++++ DATASET CONTENT ++++

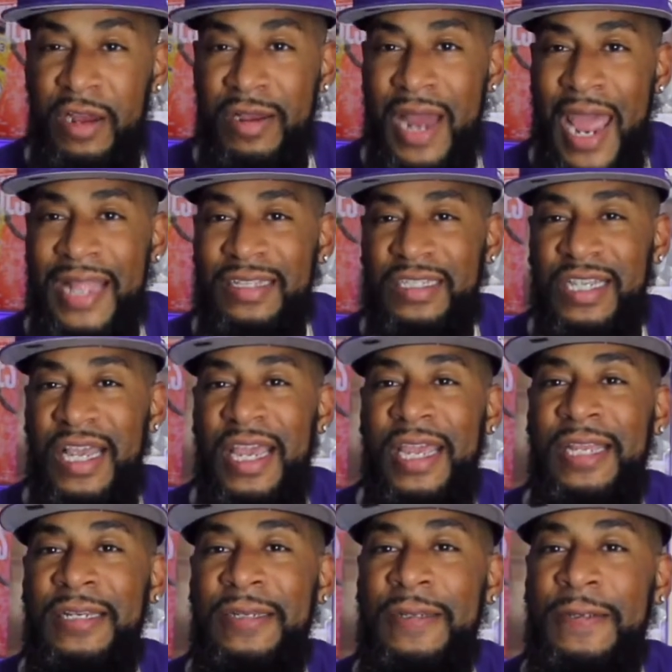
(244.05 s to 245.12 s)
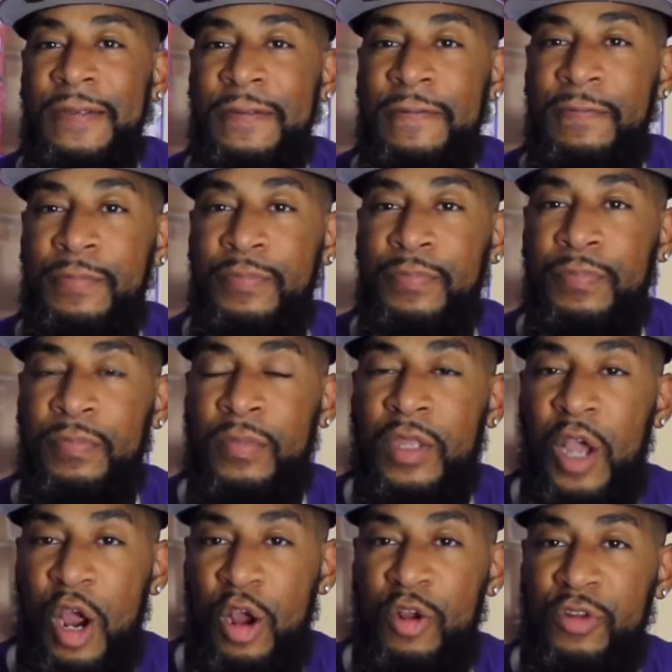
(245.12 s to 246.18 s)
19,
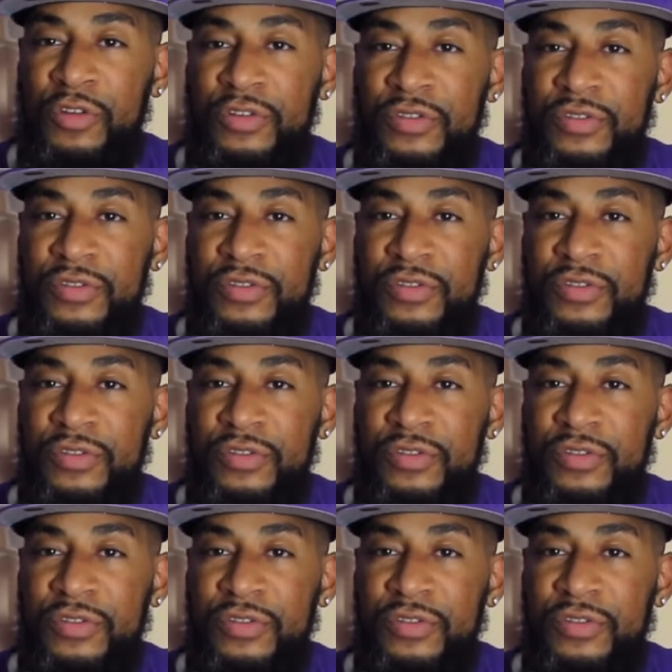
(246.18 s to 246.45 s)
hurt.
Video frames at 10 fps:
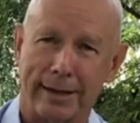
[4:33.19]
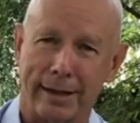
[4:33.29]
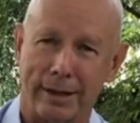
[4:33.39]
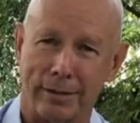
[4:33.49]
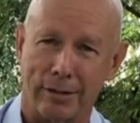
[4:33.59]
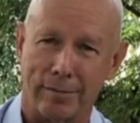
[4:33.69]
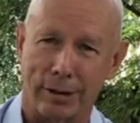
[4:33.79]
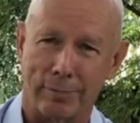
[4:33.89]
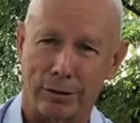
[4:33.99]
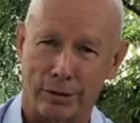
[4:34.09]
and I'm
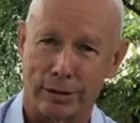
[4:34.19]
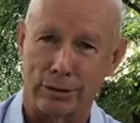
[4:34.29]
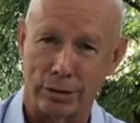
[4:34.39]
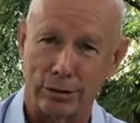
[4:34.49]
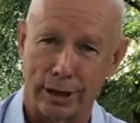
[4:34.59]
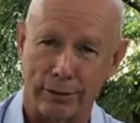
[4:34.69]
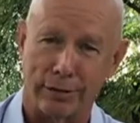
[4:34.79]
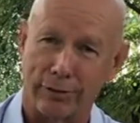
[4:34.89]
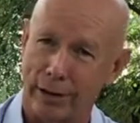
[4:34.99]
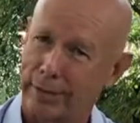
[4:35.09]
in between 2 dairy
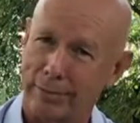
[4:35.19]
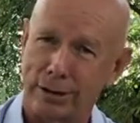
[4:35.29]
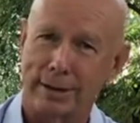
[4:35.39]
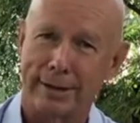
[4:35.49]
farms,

++++

**PROMPT**
Each entry above must be printed exactly, apart from its pictures.

**THE COMPLETED TASK**
(244.05 s to 245.12 s)
(245.12 s to 246.18 s)
19,
(246.18 s to 246.45 s)
hurt.
Video frames at 10 fps:
[4:33.19]
[4:33.29]
[4:33.39]
[4:33.49]
[4:33.59]
[4:33.69]
[4:33.79]
[4:33.89]
[4:33.99]
[4:34.09]
and I'm
[4:34.19]
[4:34.29]
[4:34.39]
[4:34.49]
[4:34.59]
[4:34.69]
[4:34.79]
[4:34.89]
[4:34.99]
[4:35.09]
in between 2 dairy
[4:35.19]
[4:35.29]
[4:35.39]
[4:35.49]
farms,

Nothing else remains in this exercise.